Instructions for the task » Keep the wording of each record exactly the same when you repeat it, and leave out pictures.

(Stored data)

——————————

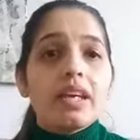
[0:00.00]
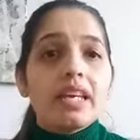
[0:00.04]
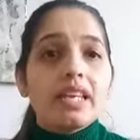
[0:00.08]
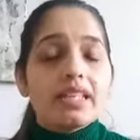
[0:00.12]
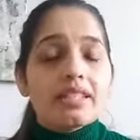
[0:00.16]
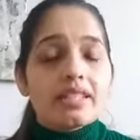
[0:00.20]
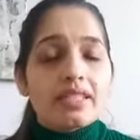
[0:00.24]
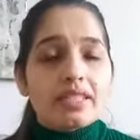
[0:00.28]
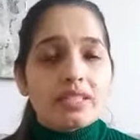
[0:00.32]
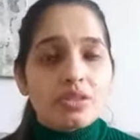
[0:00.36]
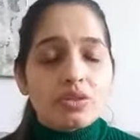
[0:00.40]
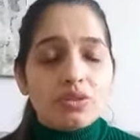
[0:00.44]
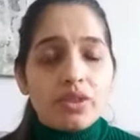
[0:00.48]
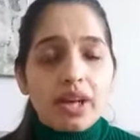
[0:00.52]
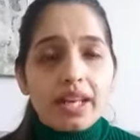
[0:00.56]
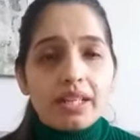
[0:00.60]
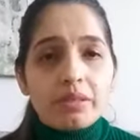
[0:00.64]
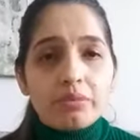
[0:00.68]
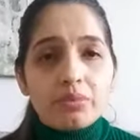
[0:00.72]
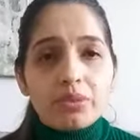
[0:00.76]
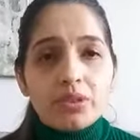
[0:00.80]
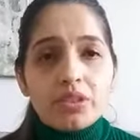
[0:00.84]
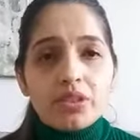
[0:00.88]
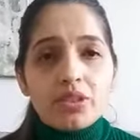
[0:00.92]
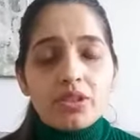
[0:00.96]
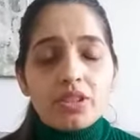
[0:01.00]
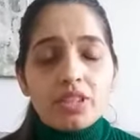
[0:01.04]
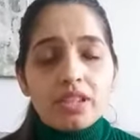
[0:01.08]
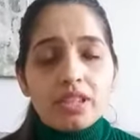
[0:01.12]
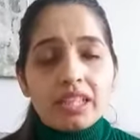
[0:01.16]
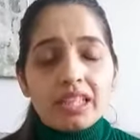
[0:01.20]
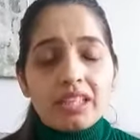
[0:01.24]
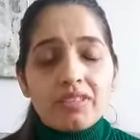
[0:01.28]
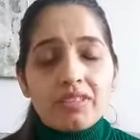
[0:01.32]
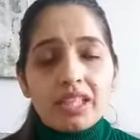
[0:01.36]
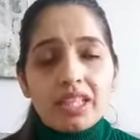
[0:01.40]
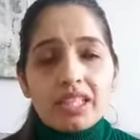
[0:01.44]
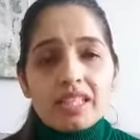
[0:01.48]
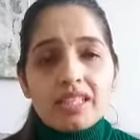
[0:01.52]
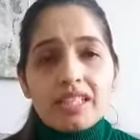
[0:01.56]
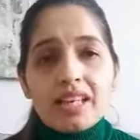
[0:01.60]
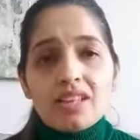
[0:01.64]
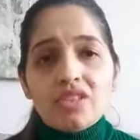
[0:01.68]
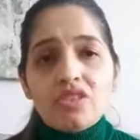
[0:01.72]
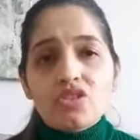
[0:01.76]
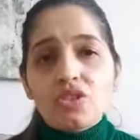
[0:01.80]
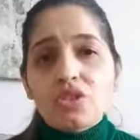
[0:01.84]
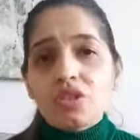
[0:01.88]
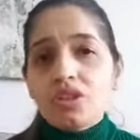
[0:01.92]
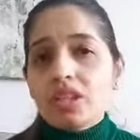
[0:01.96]
is it the right person giving
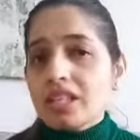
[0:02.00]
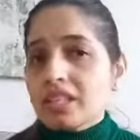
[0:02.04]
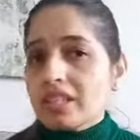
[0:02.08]
attention?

——————————

Response for this exercise »
[0:00.00]
[0:00.04]
[0:00.08]
[0:00.12]
[0:00.16]
[0:00.20]
[0:00.24]
[0:00.28]
[0:00.32]
[0:00.36]
[0:00.40]
[0:00.44]
[0:00.48]
[0:00.52]
[0:00.56]
[0:00.60]
[0:00.64]
[0:00.68]
[0:00.72]
[0:00.76]
[0:00.80]
[0:00.84]
[0:00.88]
[0:00.92]
[0:00.96]
[0:01.00]
[0:01.04]
[0:01.08]
[0:01.12]
[0:01.16]
[0:01.20]
[0:01.24]
[0:01.28]
[0:01.32]
[0:01.36]
[0:01.40]
[0:01.44]
[0:01.48]
[0:01.52]
[0:01.56]
[0:01.60]
[0:01.64]
[0:01.68]
[0:01.72]
[0:01.76]
[0:01.80]
[0:01.84]
[0:01.88]
[0:01.92]
[0:01.96]
is it the right person giving
[0:02.00]
[0:02.04]
[0:02.08]
attention?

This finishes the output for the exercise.